Cut this shit out. This is America.

All you need is an idea, $185,000,000, and a lot of hard work, and you can become rich.

Having helped spend $200M of other peoples' money on ideas with one $360M exit where competitors turned about the same ideas into billions I agree with the caveat that iteration on idea and/or market is usually necessary.

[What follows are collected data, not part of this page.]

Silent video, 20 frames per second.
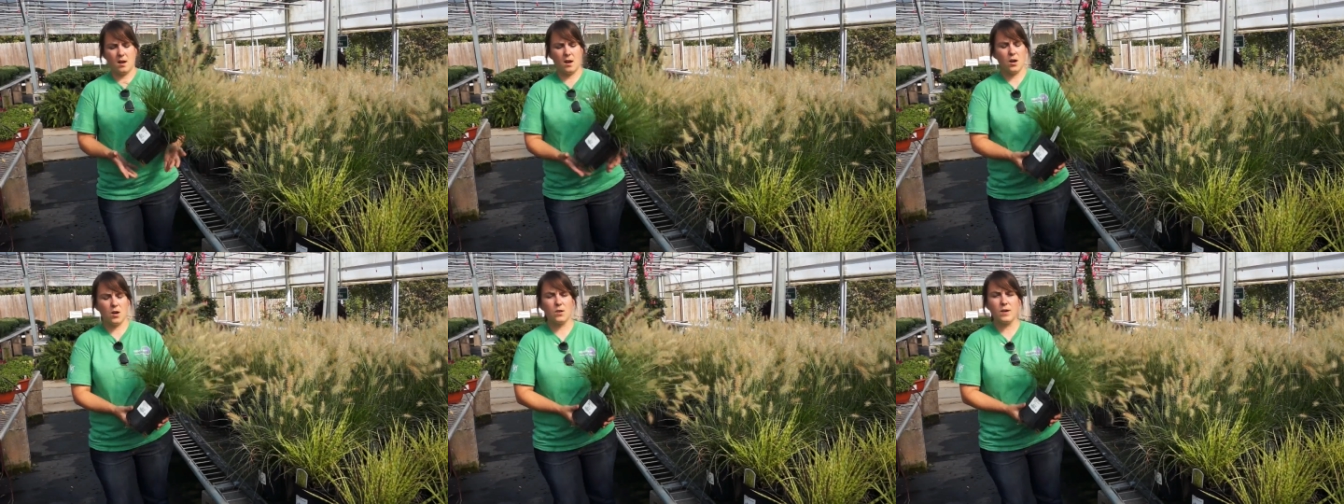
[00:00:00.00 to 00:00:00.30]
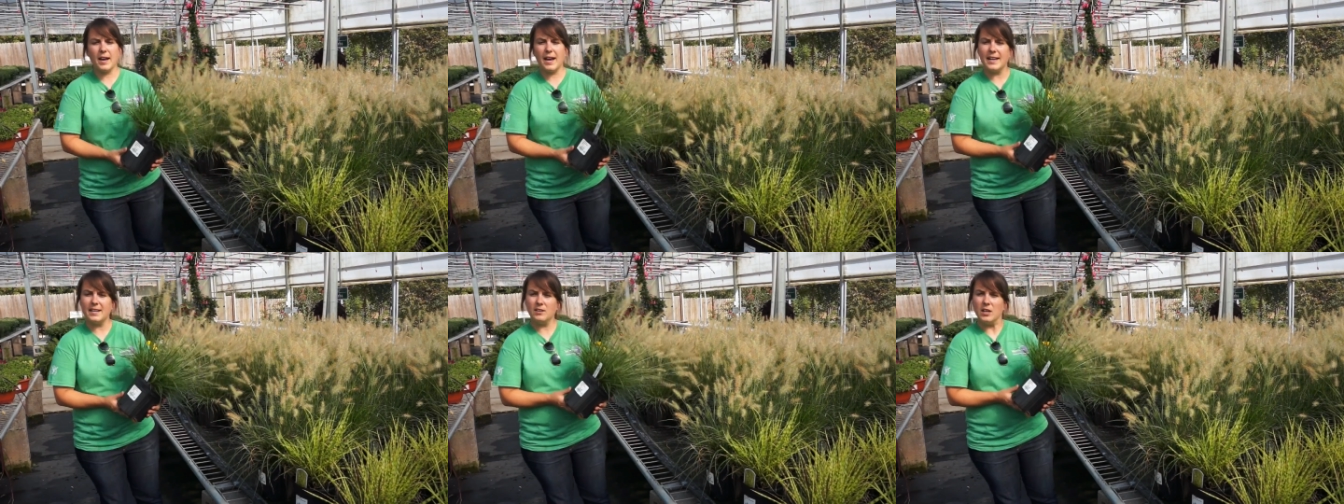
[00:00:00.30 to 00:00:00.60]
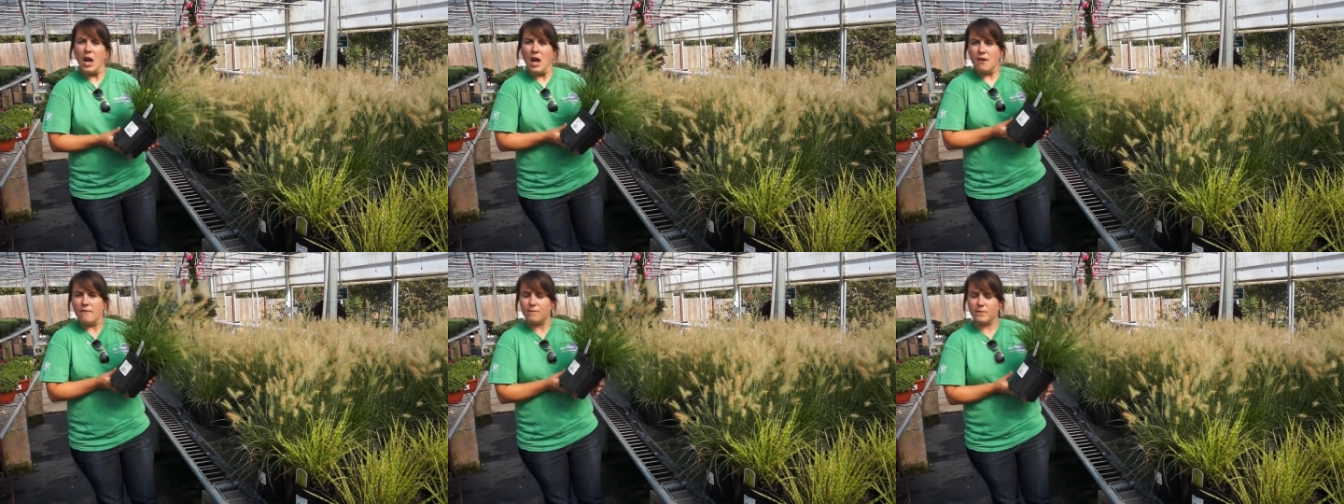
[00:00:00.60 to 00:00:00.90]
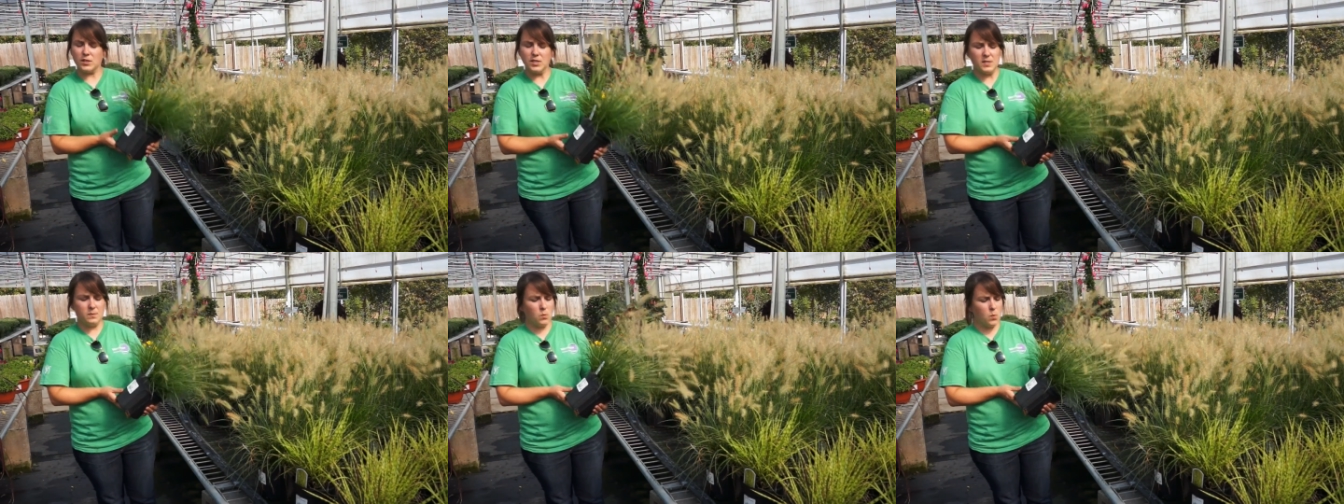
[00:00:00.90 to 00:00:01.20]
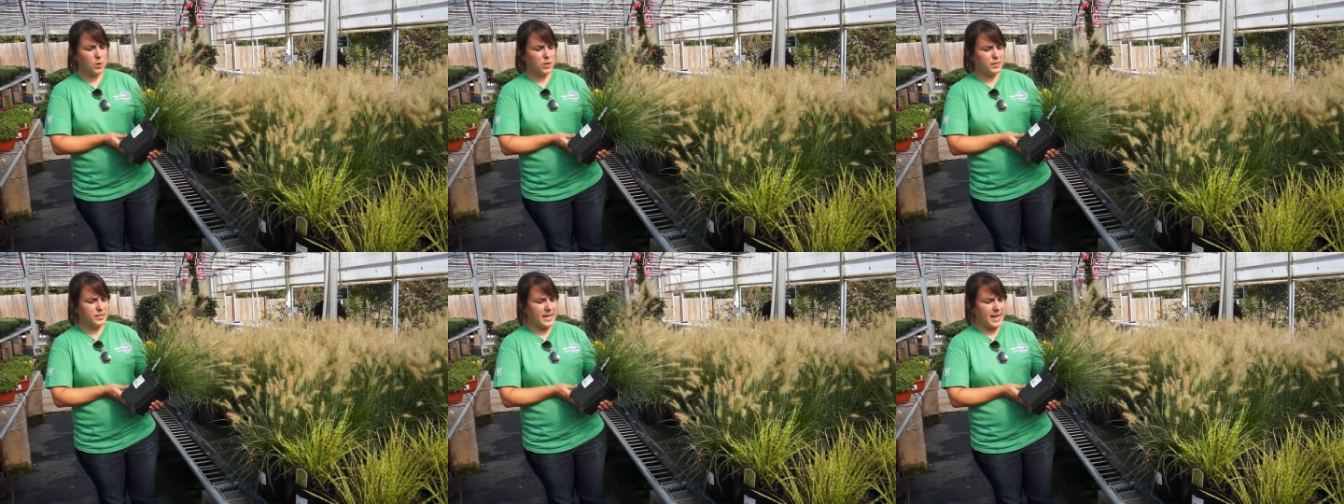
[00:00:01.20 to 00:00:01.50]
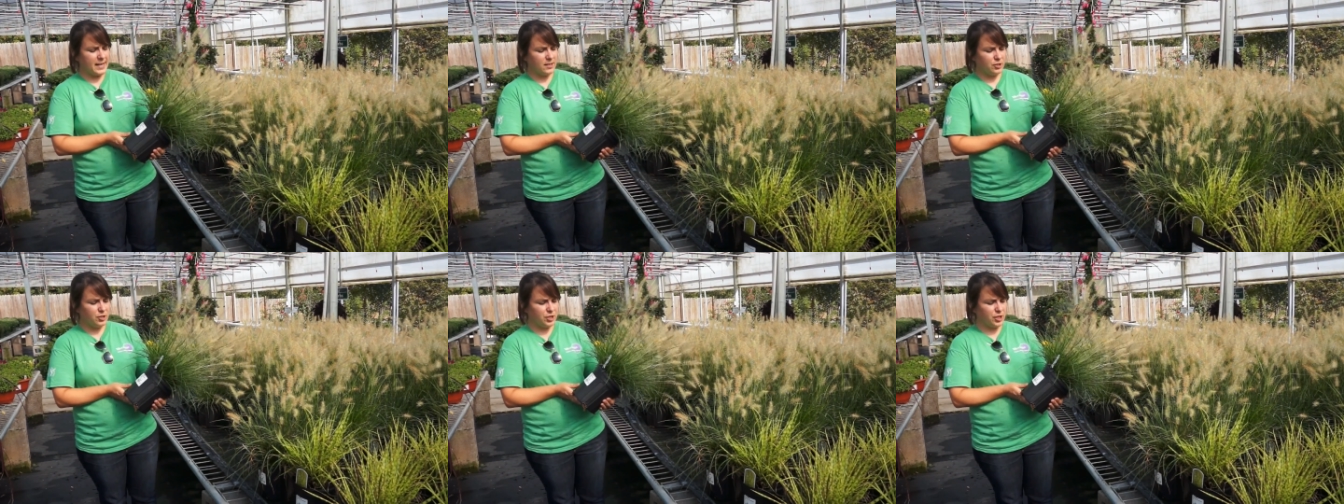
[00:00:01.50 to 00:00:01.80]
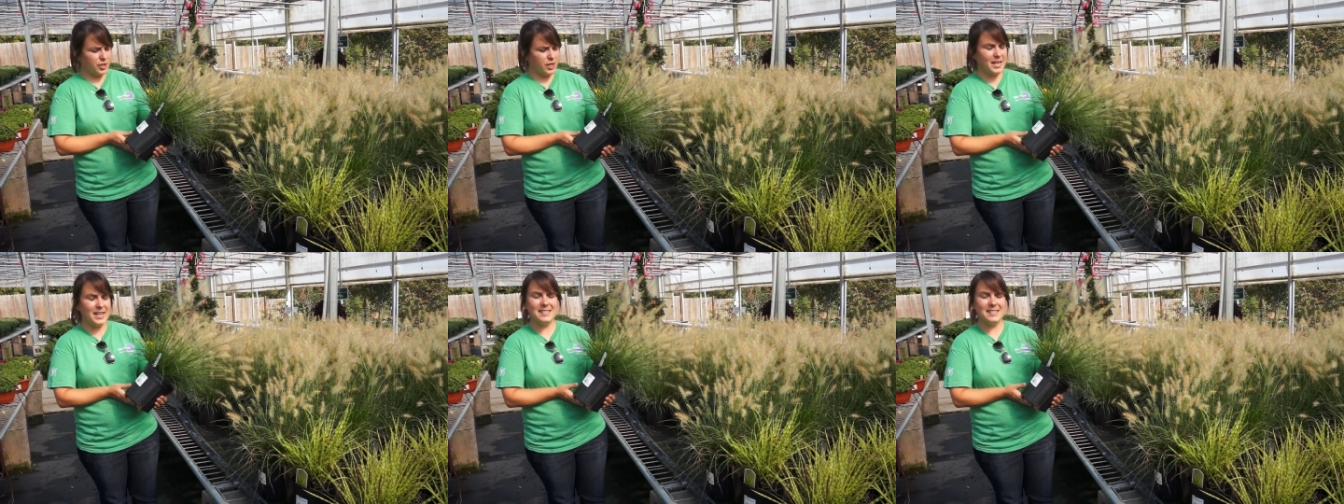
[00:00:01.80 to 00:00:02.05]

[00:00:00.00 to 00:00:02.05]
Alright, for some more texture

The fast path to wealth is coming up with an idea which serves a large addressable market without compelling alternatives, turning it into a company which can grow exponentially, and accelerating that growth using other peoples' money.

Venture capitalists happily part with $10M-$20M of their limited partners' money for a 20% chance at winning with winners averaging 30X returns over a decade. Once you get good growth going they and private equity firms will give you hundreds of millions to grow faster.

92   Vicente   2013 Oct 14, 11:35am  

Facebooksux says

If Bill Gates, Zuckerburg, Sheyl Sandberg (I can't stand her), Musk, Buffet, Corzine, or any other hyper-wealthy individual from the US grew up as a black kid in amidwestern ghetto, how LIKELY is it that they'd be where they are today?

There are midwestern ghettos?

The lilywhite & male aspect of the web entrepreneur billionaires? If you're a Teabagger it's simple.